Indian Time - A Voice from the Eastern Door

How A Pandemic Changed Akwesasne


By: Jaclyn Hall

We are over two months into this pandemic, and while banners are being hung and billboards showcase the graduating classes of 2020, let's not forgot about the little unsung heroes of Akwesasne. All of Akwesasne's youth, from babies to young adults, have been impacted by this isolation period, and they deserve as much praise as their older counterparts.

It appears we have reached a sort of calm during the storm, and families have adjusted to the new normal in their own unique ways. While parents scrambled to make ends meet and readjust their whole lifestyle, many young people were blindsided with the forced isolation this pandemic brought. Some will joke that our young people have it so easy because they do not have to attend school. What people do not realize is that for many young people, a major aspect of their well-being came from being around their peers and interacting with people their own age. You take school away, and they are left with few outlets to sustain their friendships that were made possible through attending school.

Before this pandemic, young people's use of modern technology was almost always frowned upon unless it was for education. Now, that attitude has begun to shift in their favor. As parents, we have begun to recognize the positive impact modern technology could have for our children during this pandemic. As parents we have also begun to recognize just how resilient our children truly are. Seeing our children wake up every day with smiles on their face, ready to take on the day is a huge contributing factor in our attitudes as their parents. Just as they say our children mirror what they see, who's to say that does not work both ways. During these unprecedented times, our young people carry a positivity that is contagious to those around them, and that is something to be celebrated.

Going into this graduation season, our young people would normally have celebrated with ceremonies and graduation parties. As parents we know our children are eager to interact with one another. While Akwesasronon have found creative ways to recognize the graduating class of 2020, how they will be celebrated is still up in the air.

The warmer weather has arrived, and our young people want to get out and socialize. Many of the normal outlets our young people enjoyed are currently inaccessible. So, how do we as parents mirror our children's creativeness and adaptability, to find new ways for our youth to enjoy themselves.

Fortunately for us, some awesome people work within organizations who have the capacity and capability to host events focused on our families well-being.
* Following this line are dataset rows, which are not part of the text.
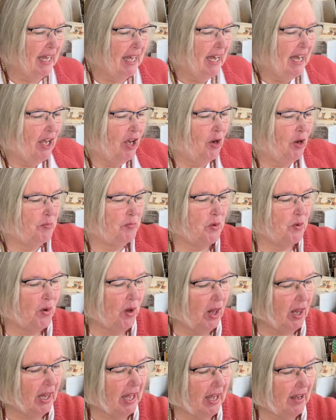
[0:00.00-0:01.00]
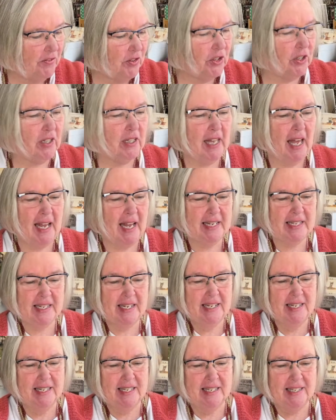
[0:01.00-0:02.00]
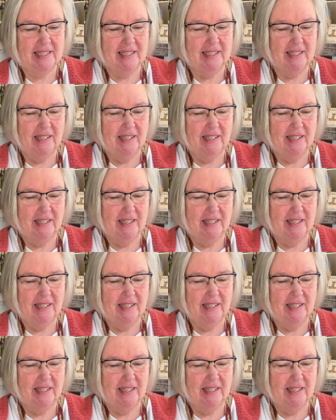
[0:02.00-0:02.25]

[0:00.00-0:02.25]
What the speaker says: I hope you all have your glasses.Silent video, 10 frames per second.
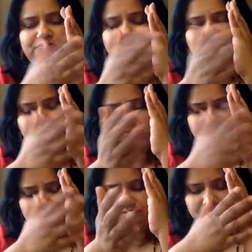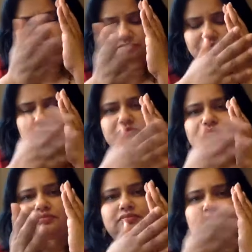This overwhelming sadness
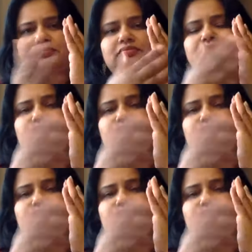that I feel right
So far, there have been multiple interactive events hosted through social media, focused on getting families to spend time together. Learning, playing and being physically active are some of the ways these organizations have encouraged family time.
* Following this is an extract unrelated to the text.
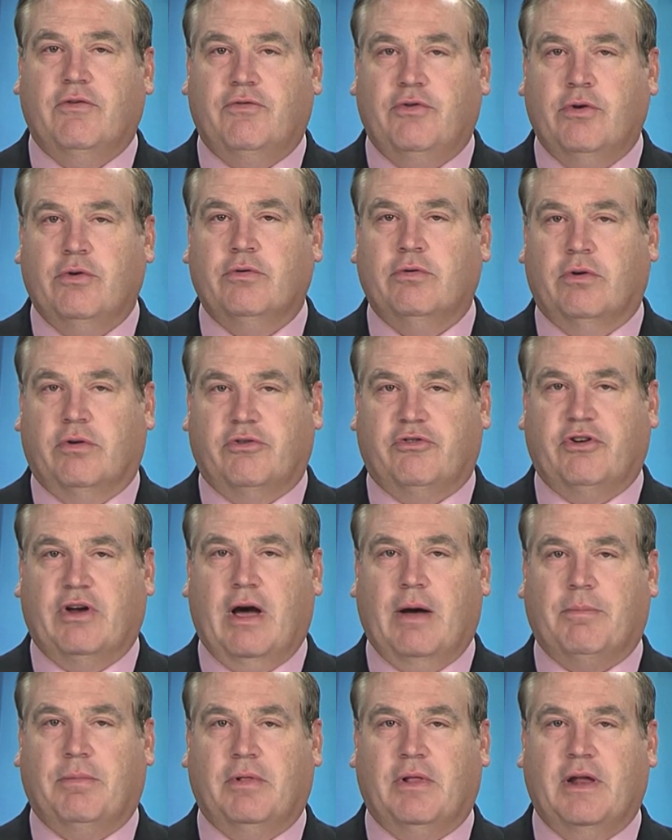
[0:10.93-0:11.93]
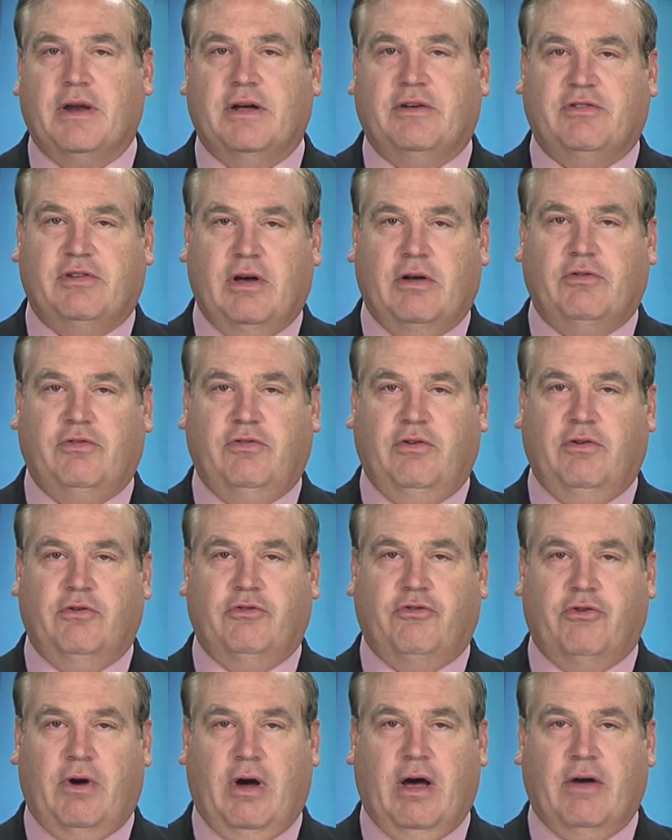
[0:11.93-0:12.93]
Funeral Chapel on
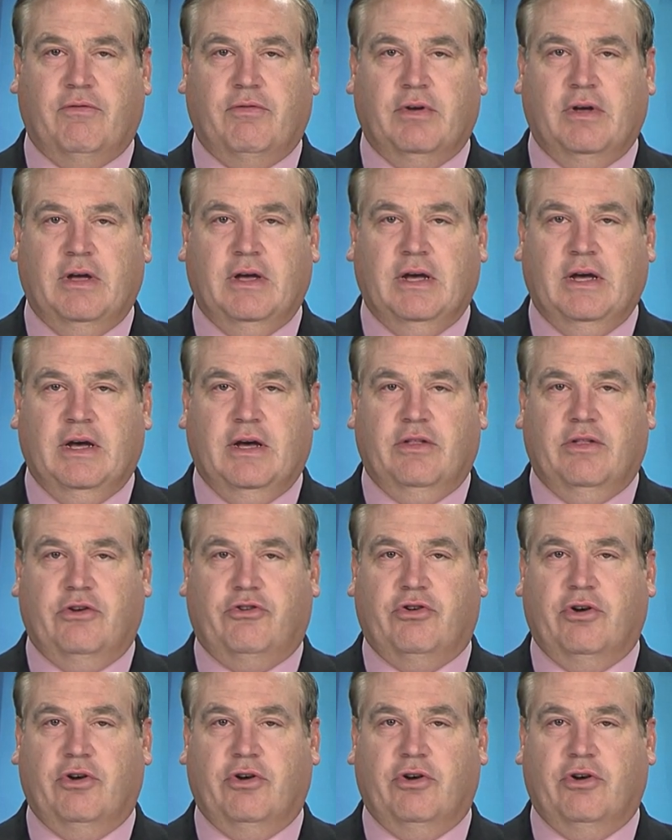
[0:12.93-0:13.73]
Excelsior Drive. The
So, how do we take it a step further and find innovative and creative ways for our youth to interact with one another at a safe distance? We were all young once and we know if we wanted something bad enough, we would find a way. As role models, we should help our youth find a way to sustain their real-life friendships, and not solely depend on video games and social media. Our young people need to know that we support them and their social life, and together find ways to encourage their lifestyle in a way that keeps them safe.

If we took the time to sit down with our young people and asked them what they missed the most, 9 times out of 10 they will say their friends. We can only guess how the absence of any physical social life impacts our young people's well-being. We are at a point where social interaction will be solely through a screen, unless we bring our minds together and find other ways to interact and encourage those bonds that are so important to us all.

One suggestion would be to sit down with our children, grandchildren, nieces, or nephews and ask them what they miss the most, and how we can help them and support their social lives. Keeping our young people involved in some of the decision making can help them feel important; finding ways to celebrate their accomplishments will help show them they are seen and loved. If we allow our youth to take the lead in some aspects of their life while we sit back and keep them safe, they may just surprise us.